Print exactly the first lines of the records. Stop after the line containing "[8:54.15-8:57.35]", and leave every picture out.

Data entries
*****
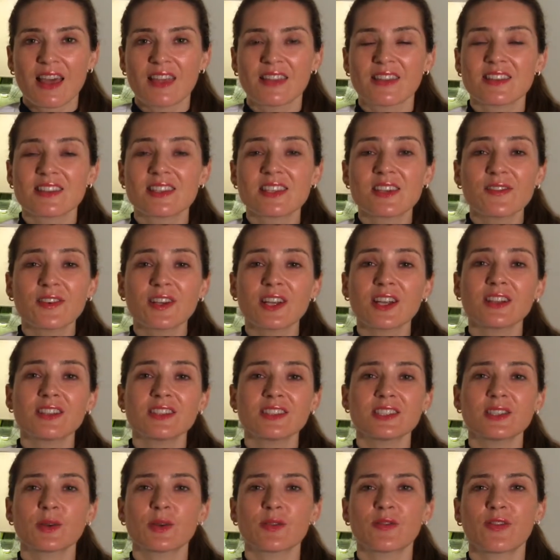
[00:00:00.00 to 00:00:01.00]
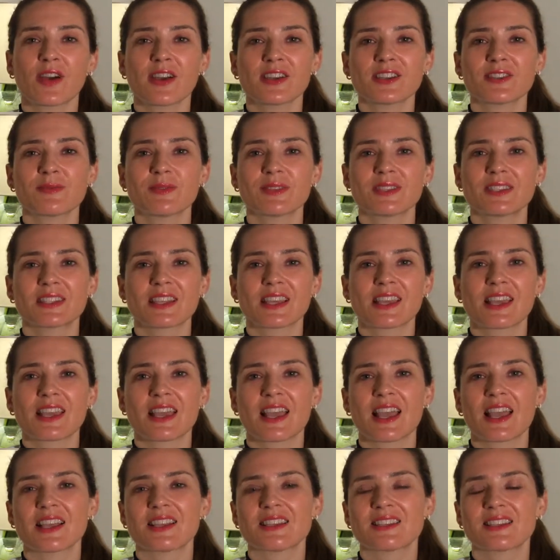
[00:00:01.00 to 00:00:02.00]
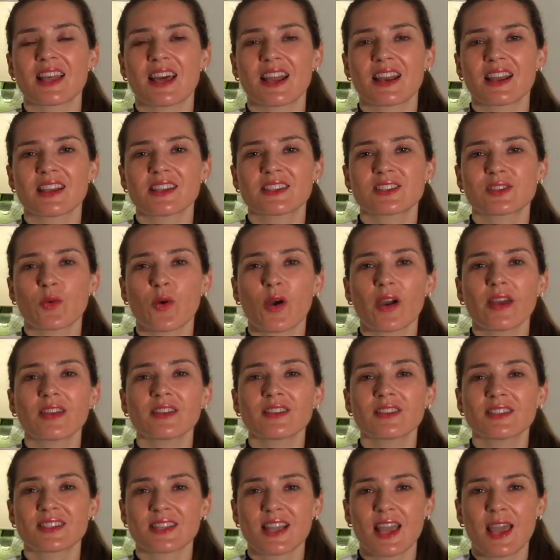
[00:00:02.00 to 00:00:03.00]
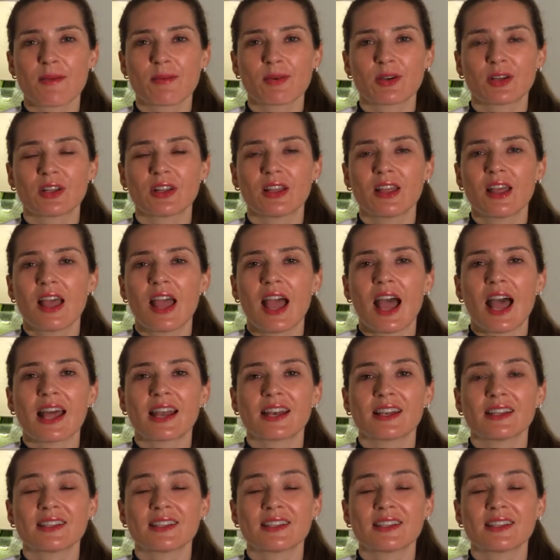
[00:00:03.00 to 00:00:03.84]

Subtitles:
The difficulty with vitamin C is that it's quite unstable and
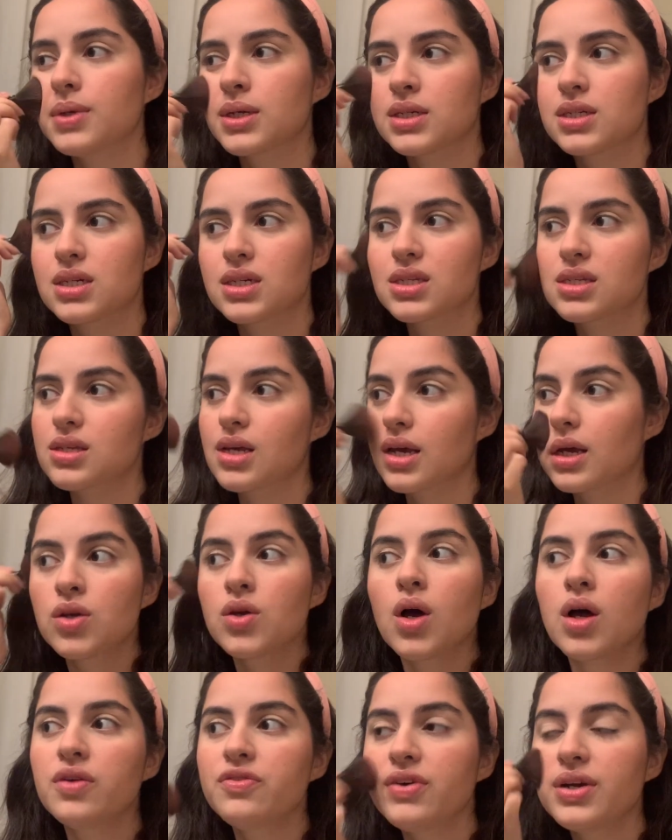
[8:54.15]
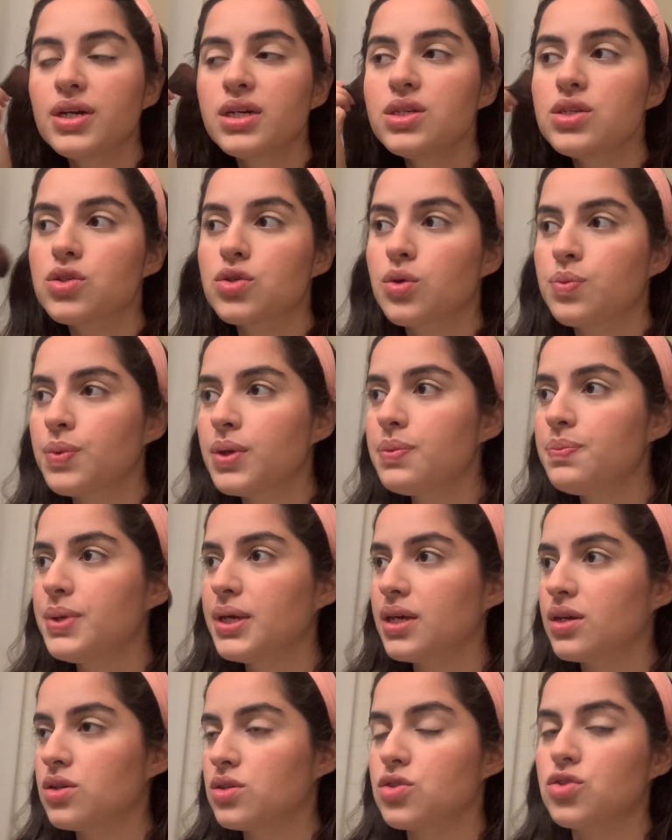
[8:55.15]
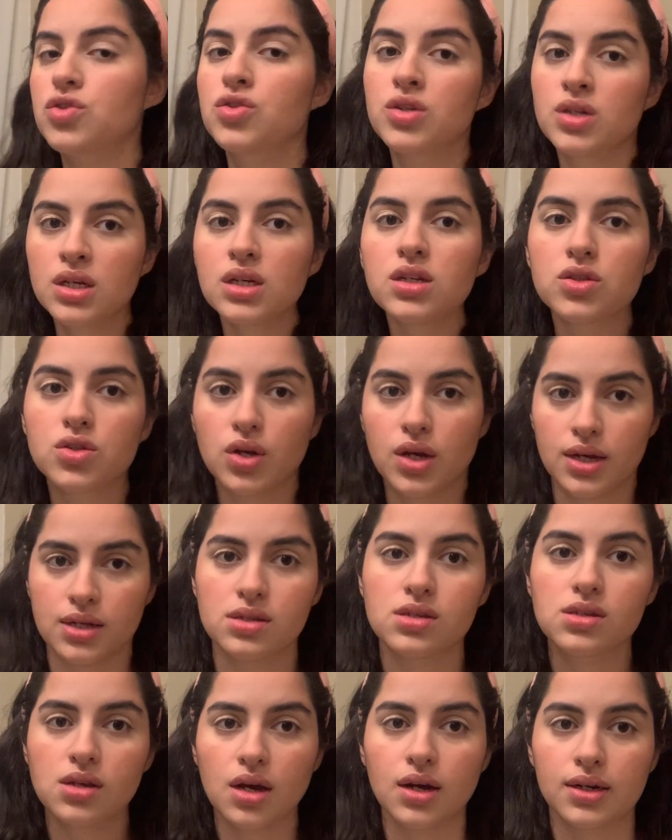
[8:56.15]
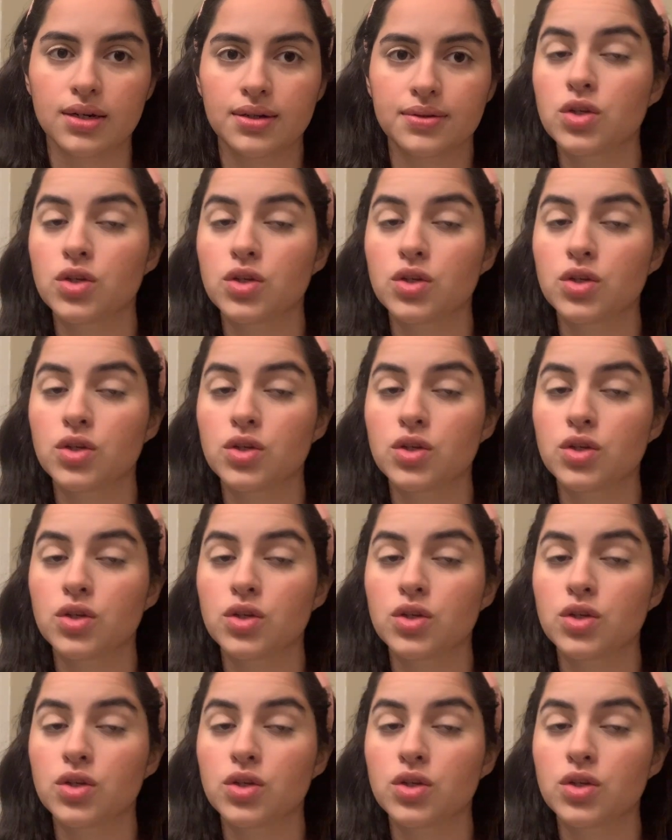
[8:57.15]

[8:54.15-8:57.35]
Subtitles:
and she's like, you're all very stupid because you need to get sun.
*****
**YOUR RESPONSE**
[00:00:00.00 to 00:00:01.00]
[00:00:01.00 to 00:00:02.00]
[00:00:02.00 to 00:00:03.00]
[00:00:03.00 to 00:00:03.84]

Subtitles:
The difficulty with vitamin C is that it's quite unstable and
[8:54.15]
[8:55.15]
[8:56.15]
[8:57.15]

[8:54.15-8:57.35]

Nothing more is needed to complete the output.